Ellen Datlow's anthology A WHISPER OF BLOOD (1991) follows up her earlier volume BLOOD IS NOT ENOUGH (1989). "Whisper" is entirely accurate, because very few of these stories feature literal bloodsuckers. Most of them involve some kind of energy draining or even vampirism as metaphor. In her introduction, Datlow declares that her selections focus mainly on "the negative relationships themselves." The majority of the stories are original to the anthology, plus a few reprints. Contributors include many distinguished authors of horror and fantasy, such as Chelsea Quinn Yarbro, Suzy McKee Charnas, Robert Silverberg, Jonathan Carroll, Barry N. Malzberg, and Thomas Ligotti, among others.

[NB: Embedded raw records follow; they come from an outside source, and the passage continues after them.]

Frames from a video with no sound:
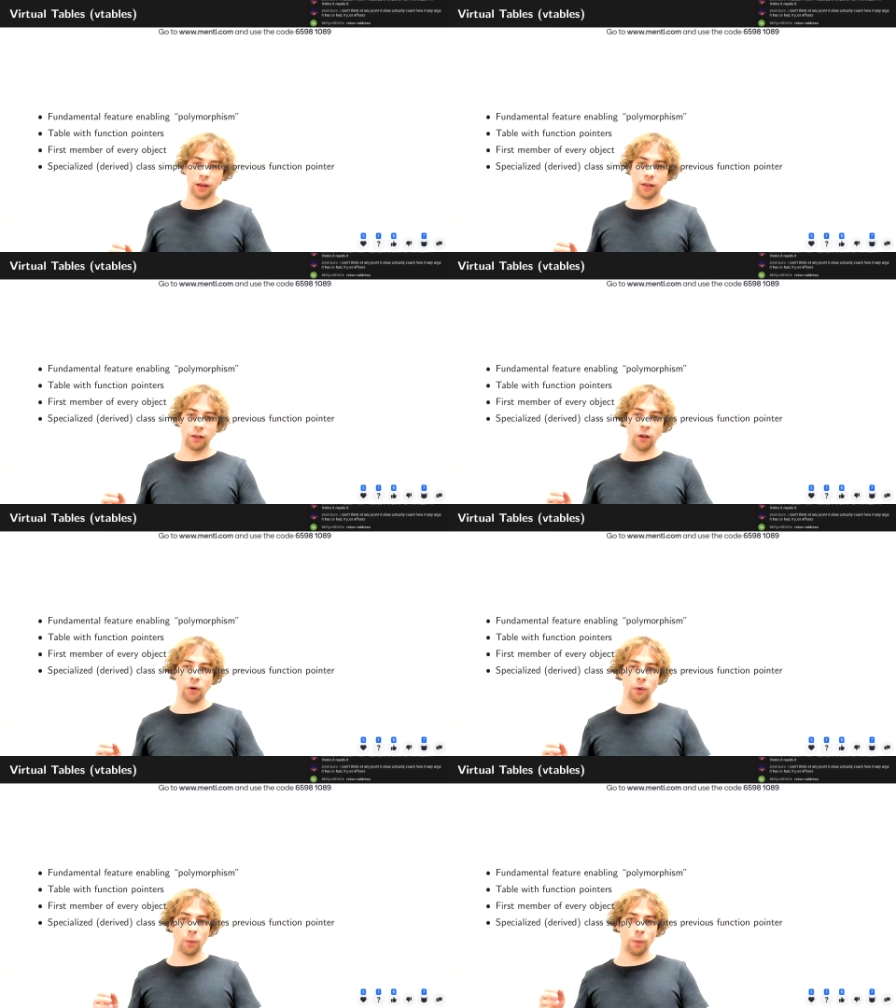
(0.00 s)

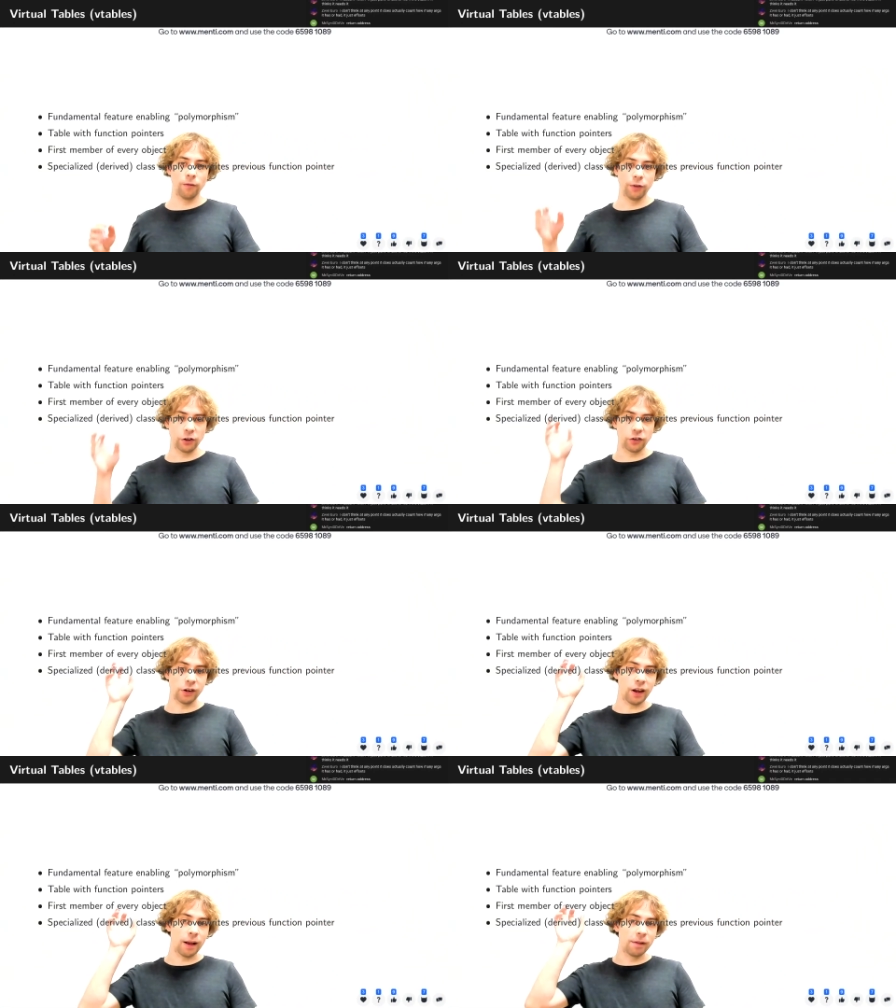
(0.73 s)
So
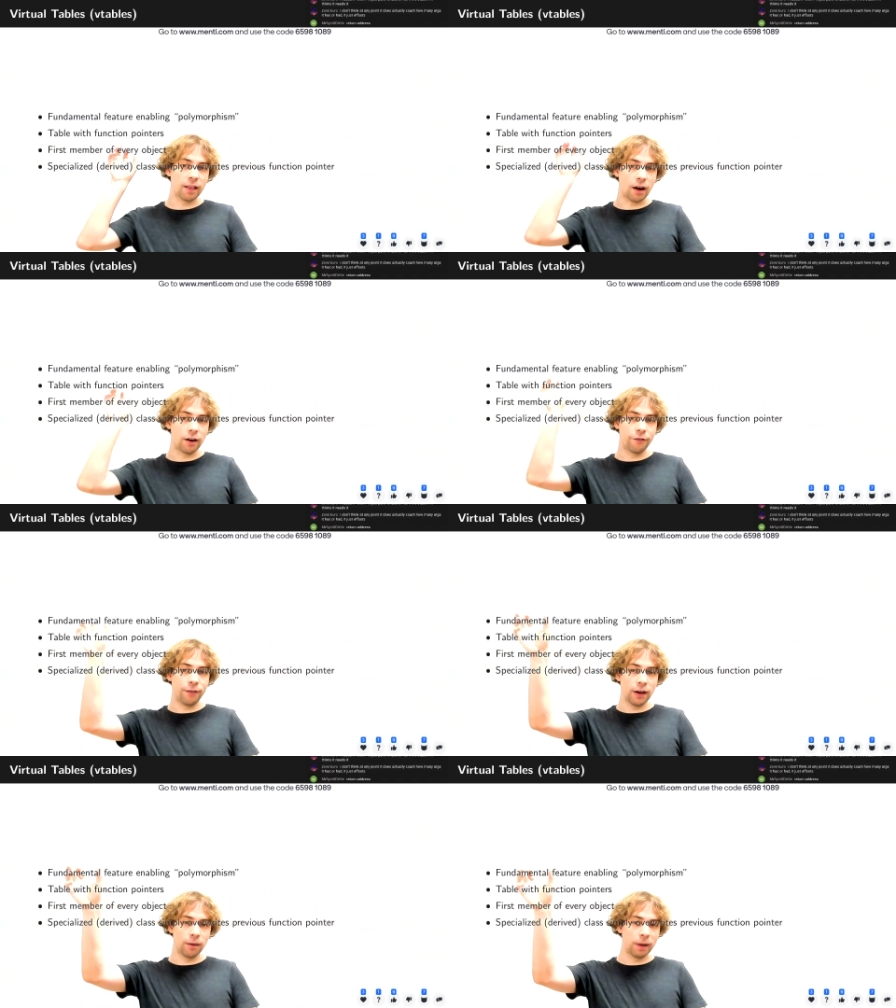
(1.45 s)
virtual tables are a
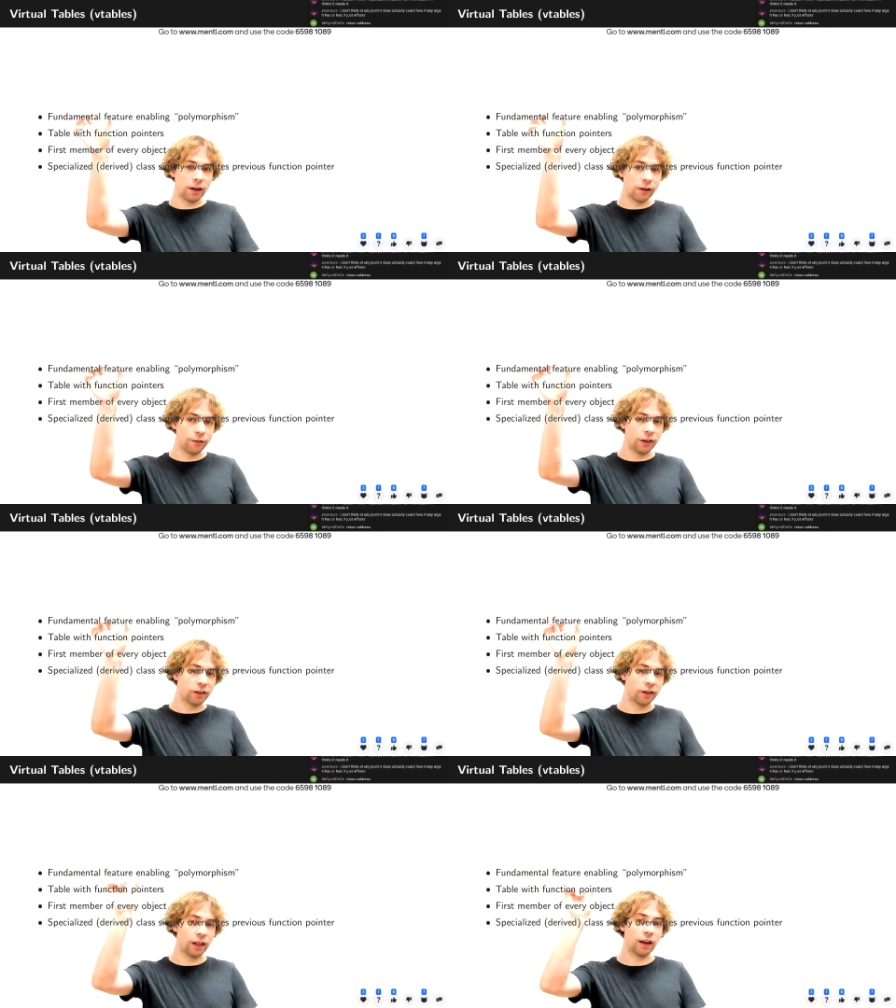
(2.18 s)
fundamental
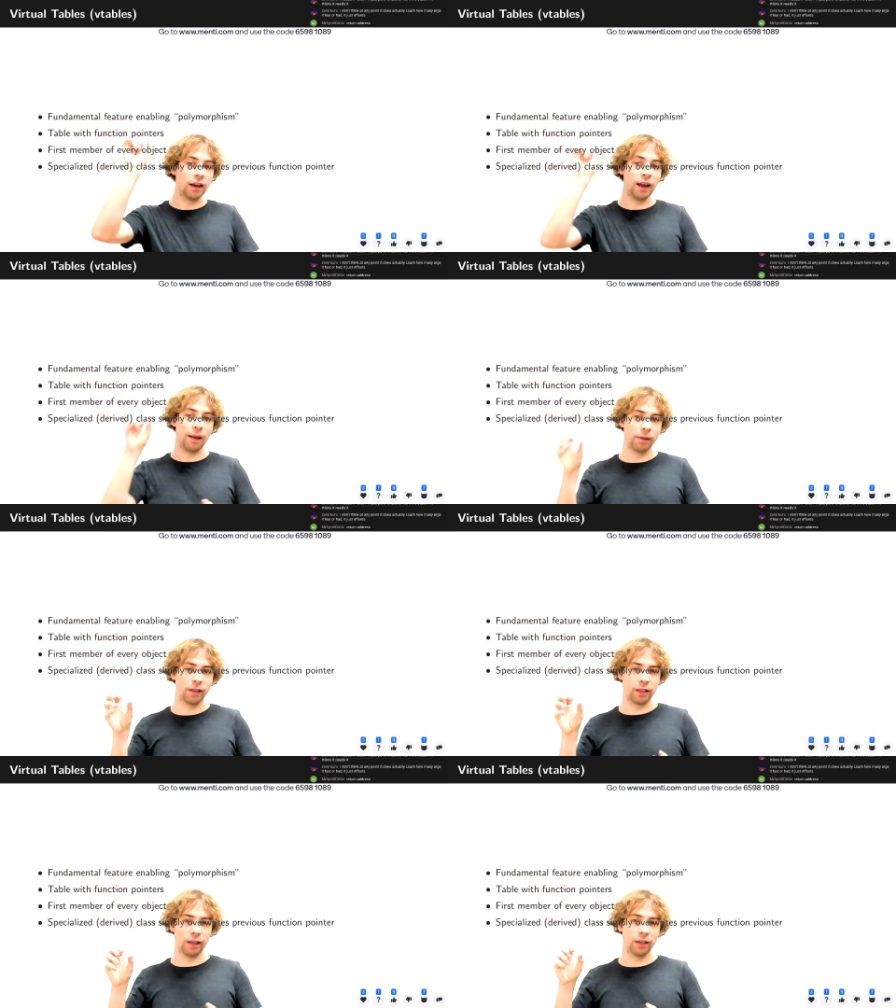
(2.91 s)
feature that
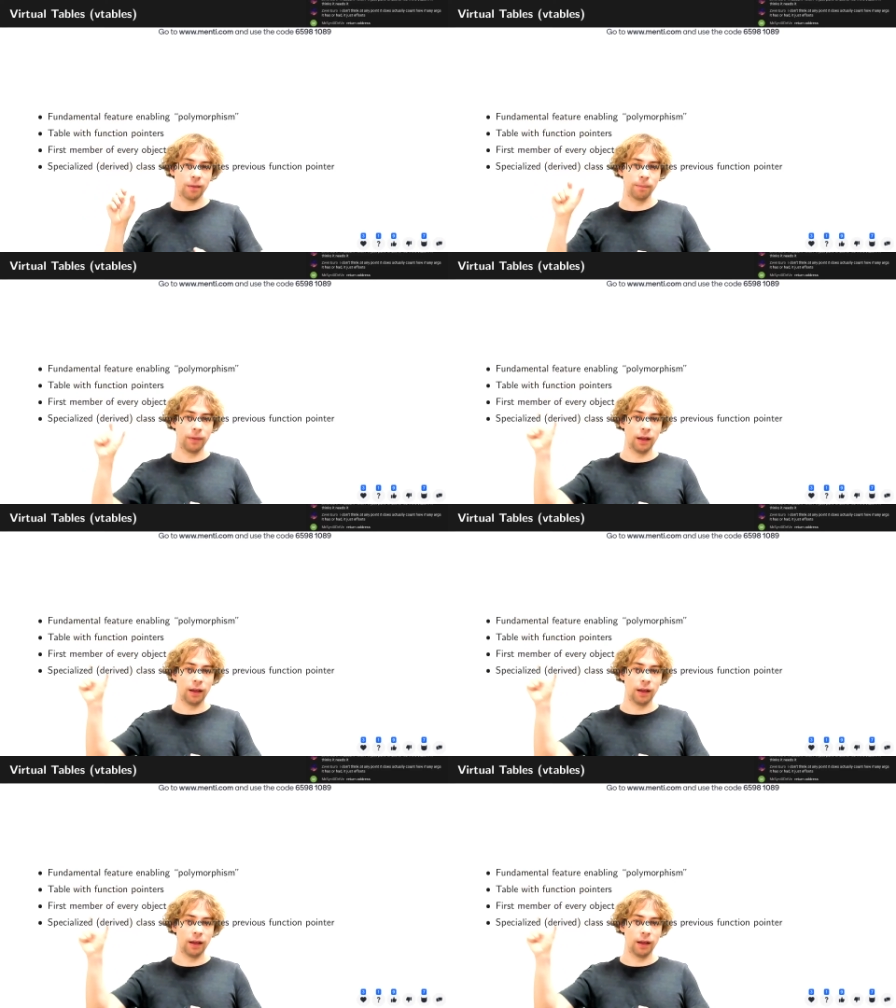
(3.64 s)
enables this.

Needless to say, my favorites tend toward works that approach closest to traditional vampirism, although with variations unique to each writer. The volume leads off with "Now I Lay Me Down to Sleep," by Suzy McKee Charnas, author of THE VAMPIRE TAPESTRY. This very different tale stars Rose, a recently deceased elderly woman who lingers as a ghost in her old apartment, benignly taking small amounts of blood from her grown granddaughter to "anchor" her to this world, until she builds up the courage to move on to whatever lies beyond. Karl Edward Wagner's "The Slug" portrays a humanoid "leech" who drains a writer's creative energy until destroyed by the usual method of killing slugs—salt. Silverberg's "Warm Man" (one of the reprints) features an empath who relieves the emotional pain of his "victims" by sucking it in, subject to the risk of empathic overload. The predator in Ligotti's "Mrs. Rinaldi's Angel" is a kind of energy-draining demon. The narrator of "A Week in the Unlife," by David J. Schow, hunts vampires, but since we experience only his viewpoint, it's hard to tell whether the "bloodsuckers" he tracks are real or imaginary. Rick Wilbur presents a traditional vampire infatuated with "a good Catholic girl" in the poem "The Impaler in Love." The protagonist of Yarbro's "Do I Dare to Eat a Peach?" (another reprint), an astrophysics professor whose memory has been wiped, struggles to uncover the truth of his possibly horrifying past. This piece didn't strike me as vampiric, although it does deal with predators in a more general sense.
Readers will have to use their imaginations and exercise sympathetic suspension of disbelief to find vampirism in some of the other stories as well. With several of them, I couldn't discern any vampiric content, however tenuous, even by my very broad and elastic definitional standards. (I didn't include those works in my vampire fiction bibliography update for that year.) Nevertheless, they're all excellent tales of one kind or another, as one would expect from such an outstanding lineup of authors assembled by a veteran editor of numerous speculative fiction anthologies. Datlow also compiled BLOOD AND OTHER CRAVINGS (2011) and TEETH (2011, co-edited with Terri Windling, reviewed here in April 2018).